Auxilium Pharmaceuticals reported positive results of a clinical trial of their approved testosterone replacement gel Testim in hypogonadal HIV-positive men. Top-line results indicate that the drug was efficacious in treating symptoms of hypogonadism, with significant improvements observed in reported sex drive, erectile function, and sexual-satisfaction with sex life, as well as satisfaction with androgen therapy.

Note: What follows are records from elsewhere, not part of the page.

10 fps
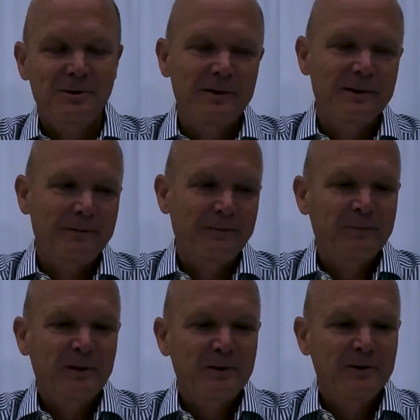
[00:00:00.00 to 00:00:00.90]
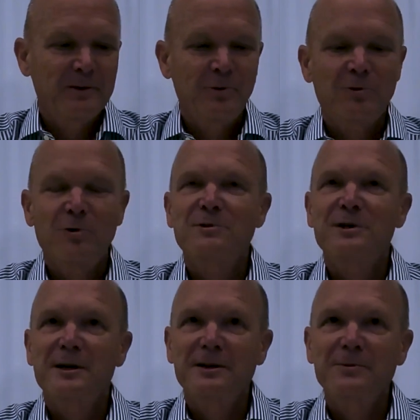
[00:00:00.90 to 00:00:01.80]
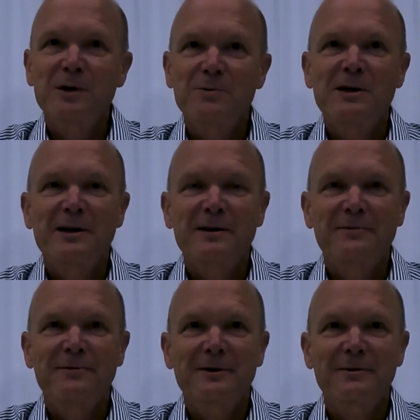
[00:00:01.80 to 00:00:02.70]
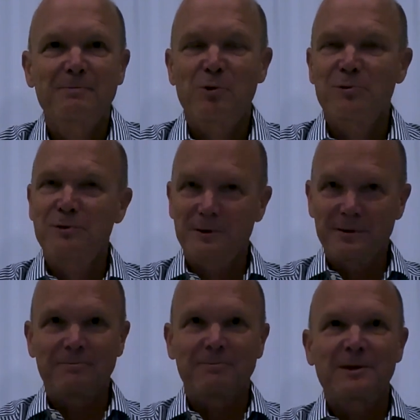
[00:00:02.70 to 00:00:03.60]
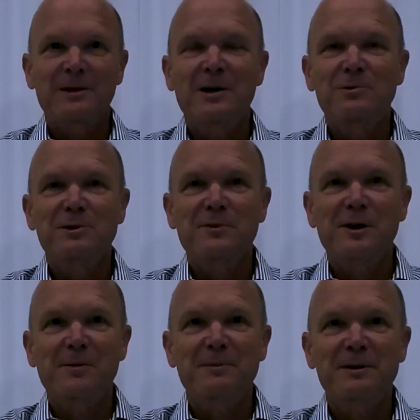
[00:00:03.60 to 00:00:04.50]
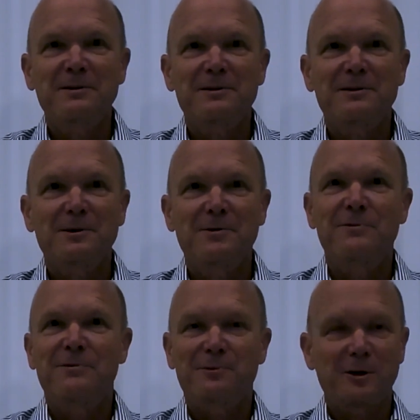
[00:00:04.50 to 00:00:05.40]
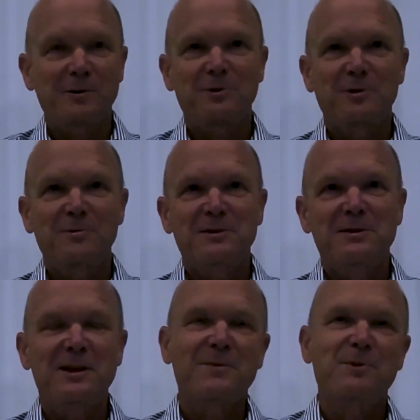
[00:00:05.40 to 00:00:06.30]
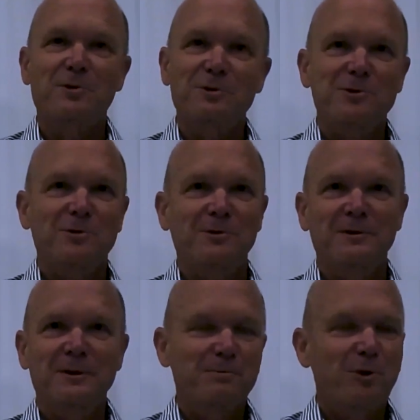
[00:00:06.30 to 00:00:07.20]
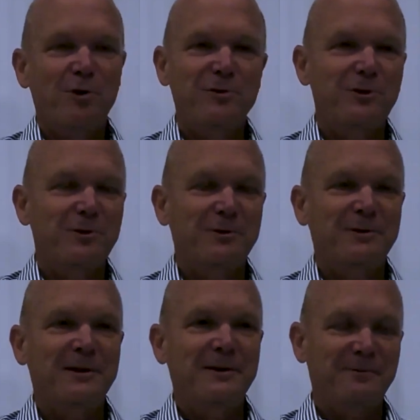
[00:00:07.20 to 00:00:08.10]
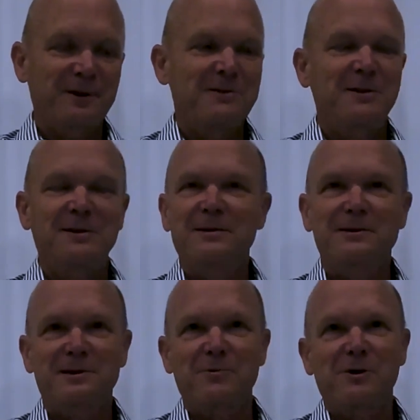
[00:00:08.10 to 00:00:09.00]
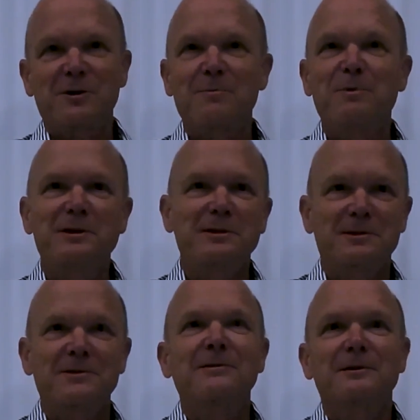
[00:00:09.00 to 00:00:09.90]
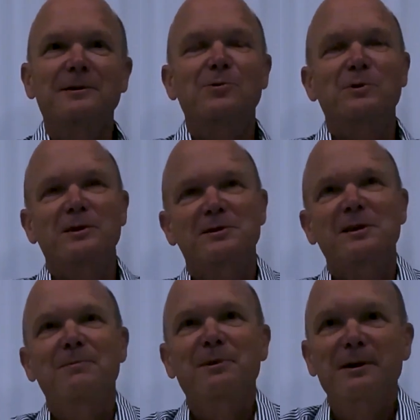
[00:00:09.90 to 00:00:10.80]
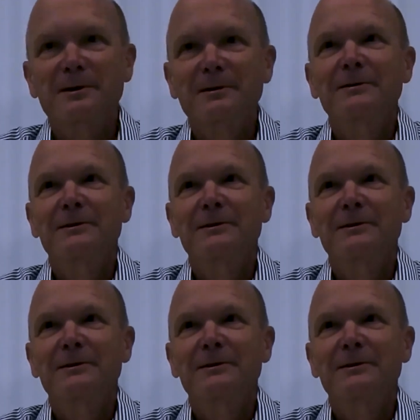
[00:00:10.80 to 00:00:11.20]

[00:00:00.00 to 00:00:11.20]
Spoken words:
the on-road side, where we have both in-house development of a full autonomy stack, but also partnered and invested in several companies doing the same thing.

These improvements in sexual function resulted in a significantly fewer Testim treated men requiring titration to a higher dose compared to men treated with AndroGel, another approved topical testosterone therapy (30% vs. 74%; p<0.05). This approved-therapy controlled study enrolled a total of 48 HIV-positive hypogonadal men who had not achieved adequate symptom relief on AndroGel.

June 24, 2002

Phase III trial results suggest that long-term use of Unimed Pharmaceuticals' AndroGel (testosterone gel), a transdermal hormone replacement therapy, is safe and effective in men with low testosterone. The trial included 92 hypogonadal men with an average age of 52 years. Subjects received continuous replacement with testosterone gel for up to 42 months (average of 29 months). At six months, results showed that sexual motivation and performance improved significantly in subjects receiving testosterone gel, and this effect was maintained throughout treatment. An average decrease of 2.5 kg in fat mass was observed at 30 months, in addition to an average increase in lean body mass of 3.5 kg. Bone mineral density was increased at six months, and it remained increased by approximately 4% in the spine and 2% in the hip at 30 months.